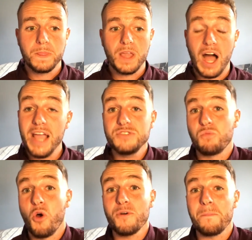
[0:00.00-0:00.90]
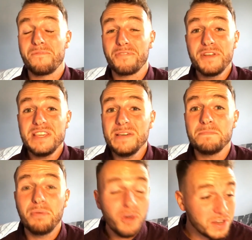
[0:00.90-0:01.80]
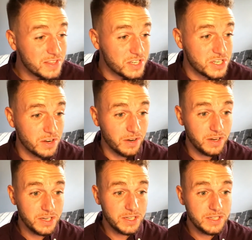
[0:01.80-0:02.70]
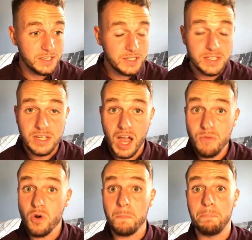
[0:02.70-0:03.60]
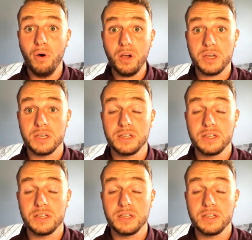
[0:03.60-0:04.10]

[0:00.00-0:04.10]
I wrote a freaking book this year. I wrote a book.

####################

### TASK BRIEF
Make an exact copy of the listing. Do not carry over its pictures.

### EXERCISE RESPONSE
[0:00.00-0:00.90]
[0:00.90-0:01.80]
[0:01.80-0:02.70]
[0:02.70-0:03.60]
[0:03.60-0:04.10]

[0:00.00-0:04.10]
I wrote a freaking book this year. I wrote a book.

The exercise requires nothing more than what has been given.